Facilitatory Mechanisms Shape Selectivity for the Rate and Direction of FM Sweeps in the Inferior Colliculus of the Pallid Bat

Williams AJ, Fuzessery ZM. Facilitatory mechanisms shape selectivity for the rate and direction of FM sweeps in the inferior colliculus of the pallid bat. J Neurophysiol 104: 1456-1471, 2010. First published July 14, 2010; doi:10.1152/jn.00598.2009. The inferior colliculus (IC) of the pallid bat has a large percentage of neurons that respond selectively to the rate and direction of the bat's echolocation pulse, a downward FM sweep. Three underlying mechanisms have been previously described. Here we describe a fourth mechanism, facilitation, that shapes selectivity for both sweep rate and direction. The neurons studied are termed FM specialists, because they do not respond to tones. Most were selective for the downward sweep direction, and this preference was expressed even when presented with narrowband, 1 kHz sweeps that crossed only a fraction of their excitatory receptive fields.

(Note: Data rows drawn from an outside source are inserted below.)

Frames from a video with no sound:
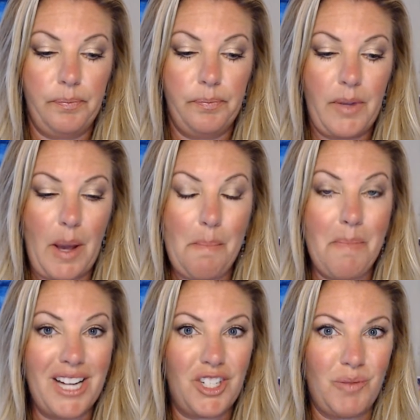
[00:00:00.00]

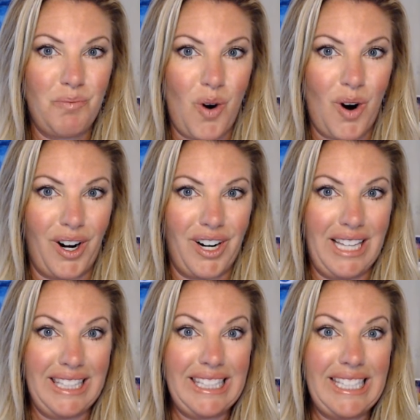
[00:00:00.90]
much more
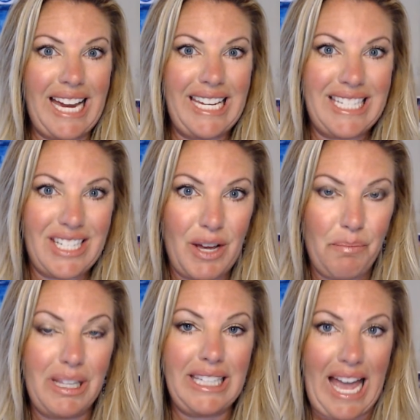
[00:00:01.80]
light
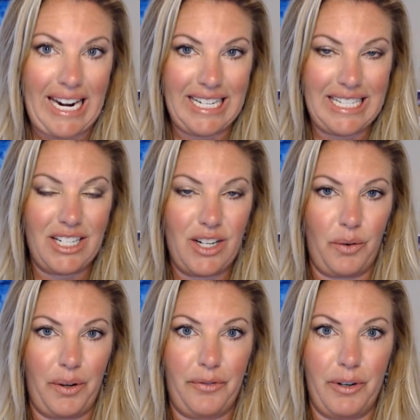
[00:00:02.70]
planet
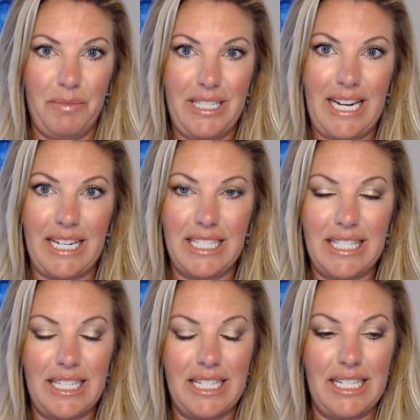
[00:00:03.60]
going from dense
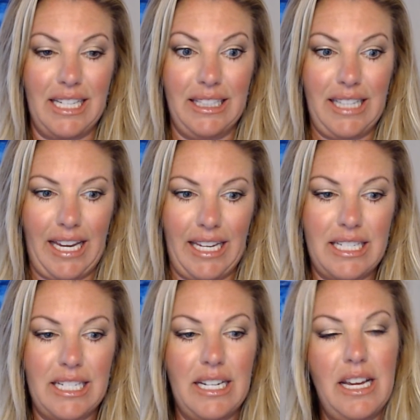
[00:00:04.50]
to light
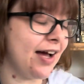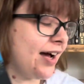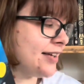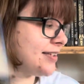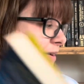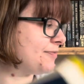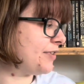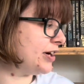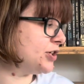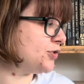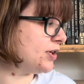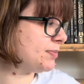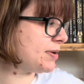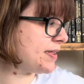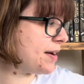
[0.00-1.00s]
So I'm very
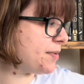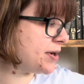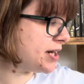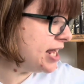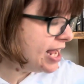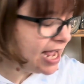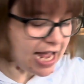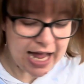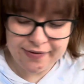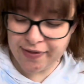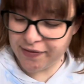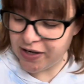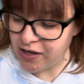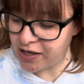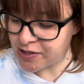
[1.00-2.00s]
intrigued by that one. And then
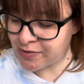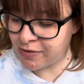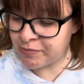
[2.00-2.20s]
the last one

This selectivity was also expressed in response to two tones delayed in time, termed two-tone facilitation (TTF). Direction-selective neurons showed a greatly facilitated response when a higher-frequency tone preceded a lower-frequency tone, simulating conditions in a downward sweep. The degree of temporal asymmetry in facilitation accurately predicted direction selectivity. When the spectral difference between the two tones was increased, the best delay also increased and could be used to predict a neuron's preferred sweep rate. To determine whether TTF alone created rate and direction selectivity, low-and high-frequency inhibitory sidebands, which can also shape selectivity, were eliminated from sweeps. In most cases, selectivity persisted. These results support the idea of spectral delay lines that produce an overlap and summation of excitatory inputs only when a dynamic stimulus traverses a receptive field in one direction at a specific velocity.